- Born: 27 February 1958 (age 68) British Hong Kong
- Occupation: Engineer
- Awards: Guggenheim Fellow (2003); Fellow of the American Physical Society (2018); ;

Academic background
- Alma mater: Columbia Engineering; Massachusetts Institute of Technology; ;
- Thesis: Crystallite rotations driven by the variation of grain boundary energy with misorientation (1985)
- Doctoral advisor: Robert Balluffi

Academic work
- Discipline: Ceramics engineering
- Institutions: Bell Labs; Bellcore; Columbia Engineering; ;

= Siu-Wai Chan =

Hong Kong engineer (born 1958)

Siu-Wai Chan (born 27 February 1958) is a Hong Kong engineer based in the United States. She is Professor of Materials Science and Engineering at the Fu Foundation School of Engineering and Applied Science Department of Applied Physics and Applied Mathematics. A 2003 Guggenheim Fellow and 2018 Fellow of the American Physical Society, she studies ceramic engineering.
==Biography==
She was born on 27 February 1958 in British Hong Kong. A member of Tau Beta Pi and Sigma Xi, she studied at the Columbia Engineering (where she got her Bachelor of Science degree in materials science and metallurgy in 1980) and Massachusetts Institute of Technology (where she got her Doctor of Science degree in 1985); her doctoral dissertation Crystallite rotations driven by the variation of grain boundary energy with misorientation (1985) was supervised by Robert Balluffi.

After working for Bell Labs and Bellcore in New Jersey in the late-1980s, she returned to Columbia Engineering in 1990 and became associate professor, before being promoted to professor of materials science and engineering in 2002. She also co-chaired Columbia Engineering's Materials Science and Engineering Program and Committee from 1997 until 1999 and Solid State Program from 2001 until 2005.
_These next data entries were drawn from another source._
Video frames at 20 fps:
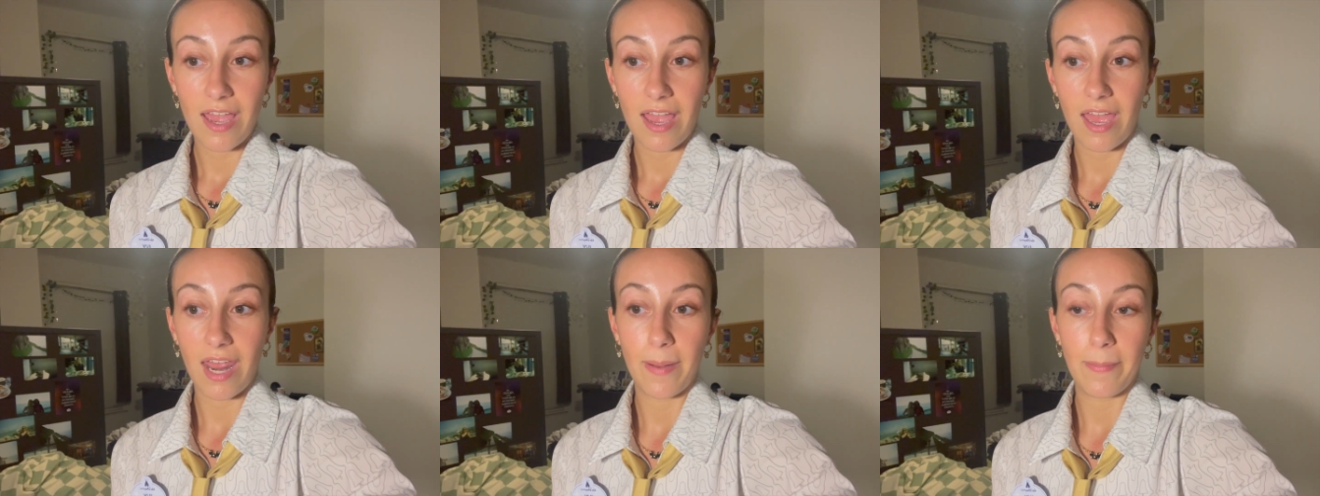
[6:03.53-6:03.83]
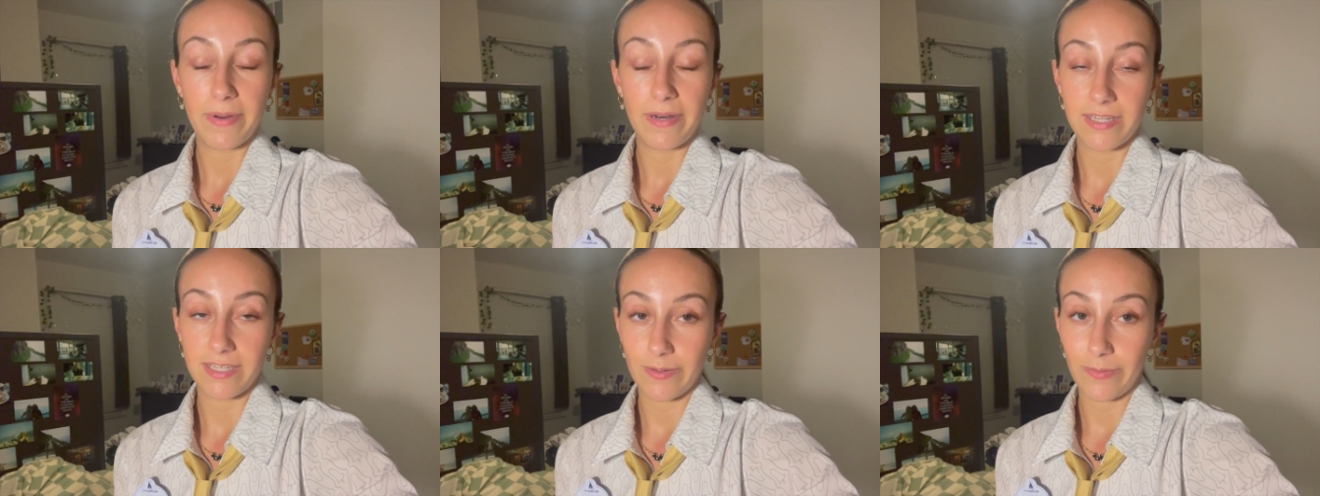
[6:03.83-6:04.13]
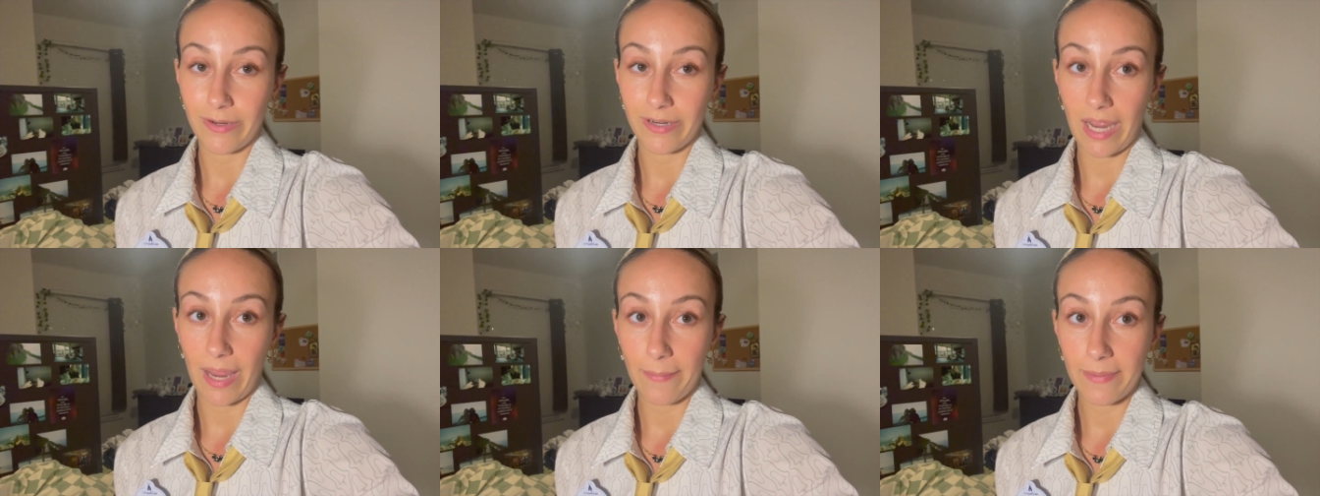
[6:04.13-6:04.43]
and I'm gonna see
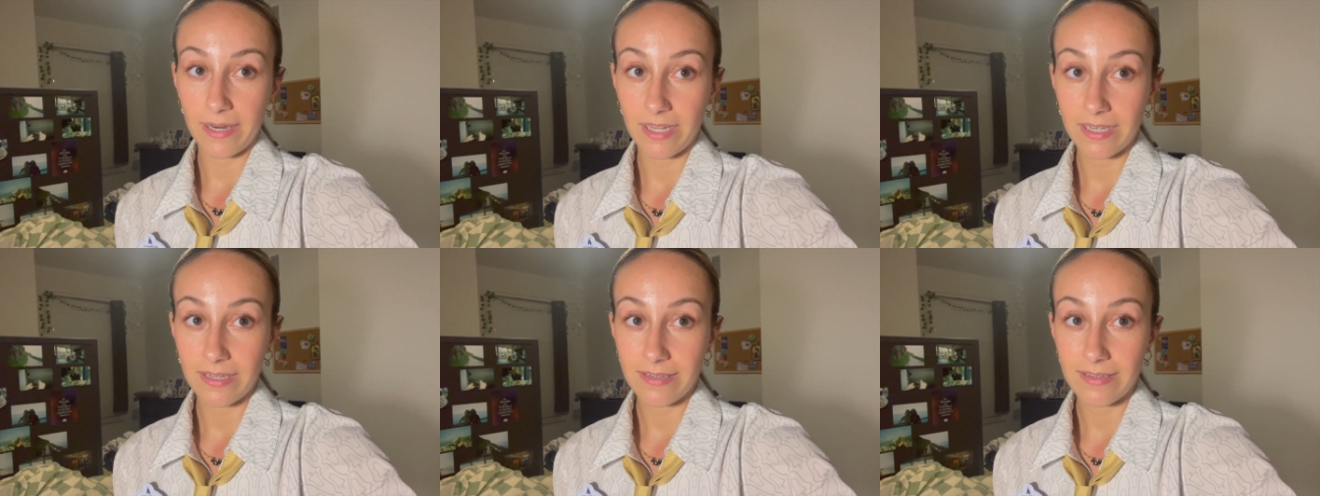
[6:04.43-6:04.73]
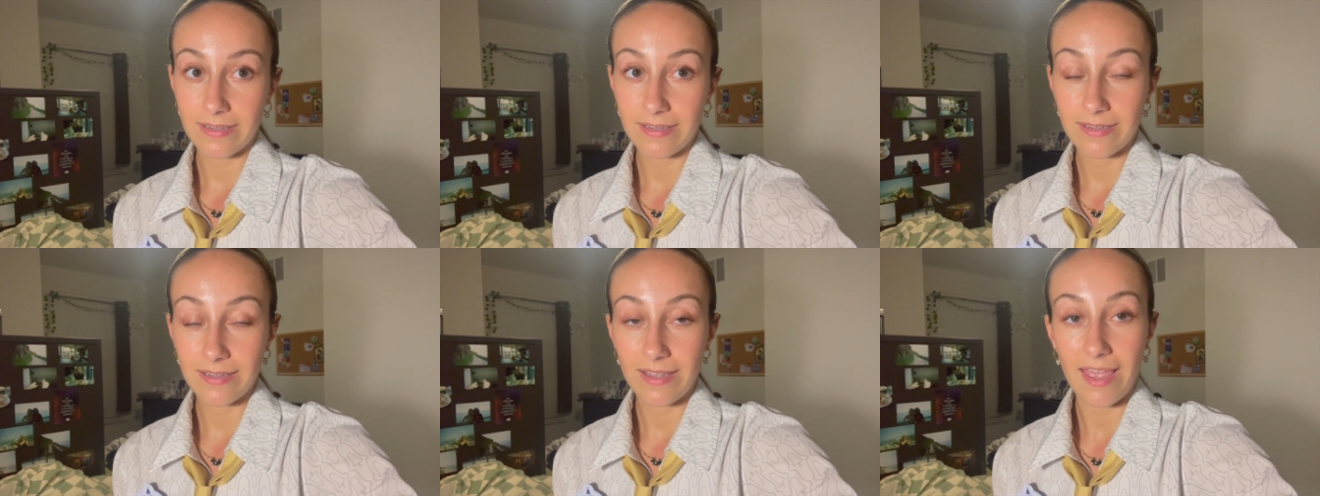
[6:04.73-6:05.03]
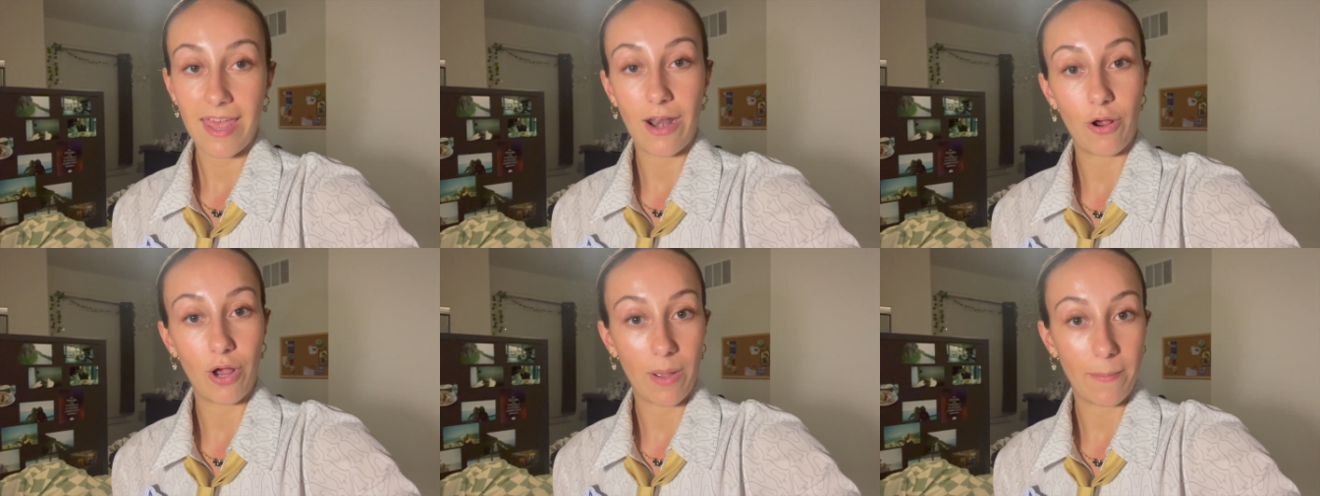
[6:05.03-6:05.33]
what time it is,
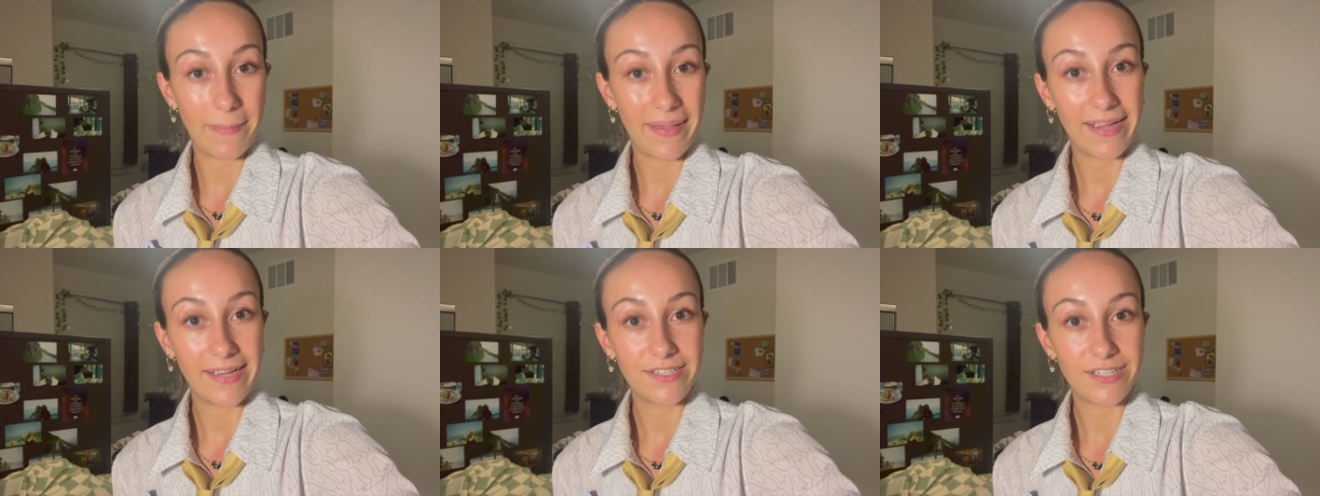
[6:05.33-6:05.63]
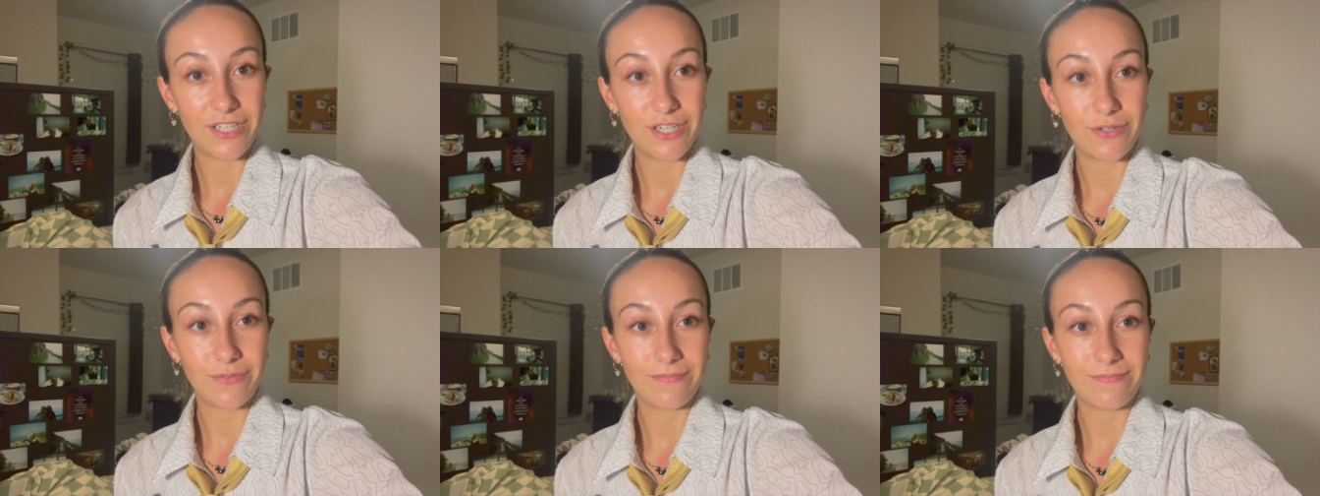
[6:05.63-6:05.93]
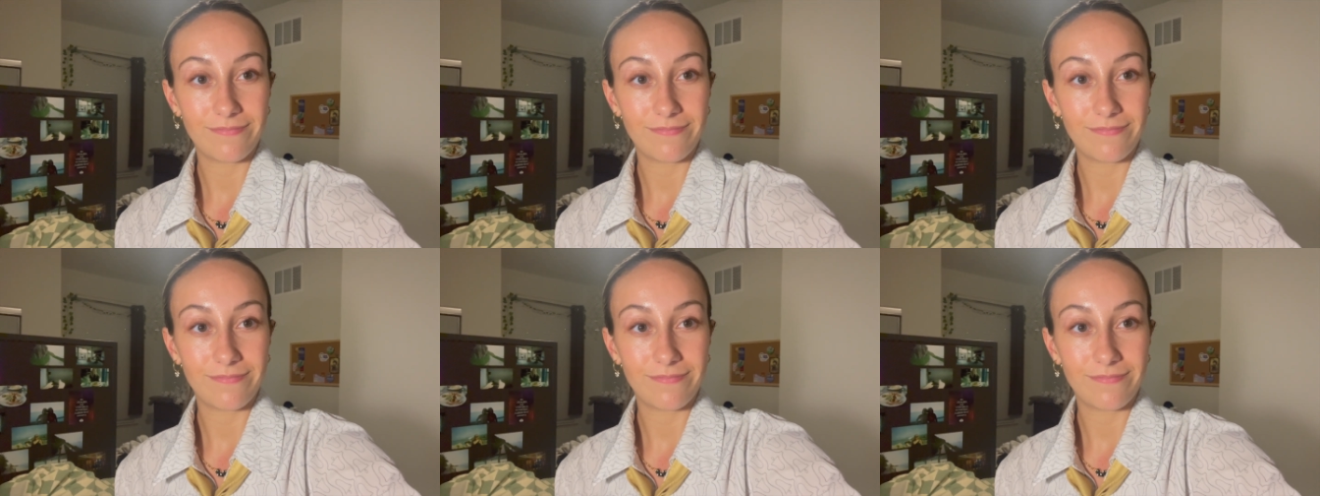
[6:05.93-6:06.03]
and I'll come back to you.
As an academic, Chan focuses on the size-dependent mechanical properties of the ceramic nanoparticle and the properties behind the electrical workings of device interfaces. She was awarded a Guggenheim Fellowship in 2003 "for a study of new methods of preparing grain-boundary junctions of high temperature superconductors"; she also used this fellowship for work she did as a visiting professor at the University of California, San Diego. She was elected Fellow of the American Ceramic Society in 2008. She was elected Fellow of the American Physical Society in 2018 "for observing and understanding the grain boundary dislocation motion in materials, providing a seminal impact on superconducting thin film boundary devices, and inventing a novel ecological synthesis technique of nano-crystals oxides for catalysis applications."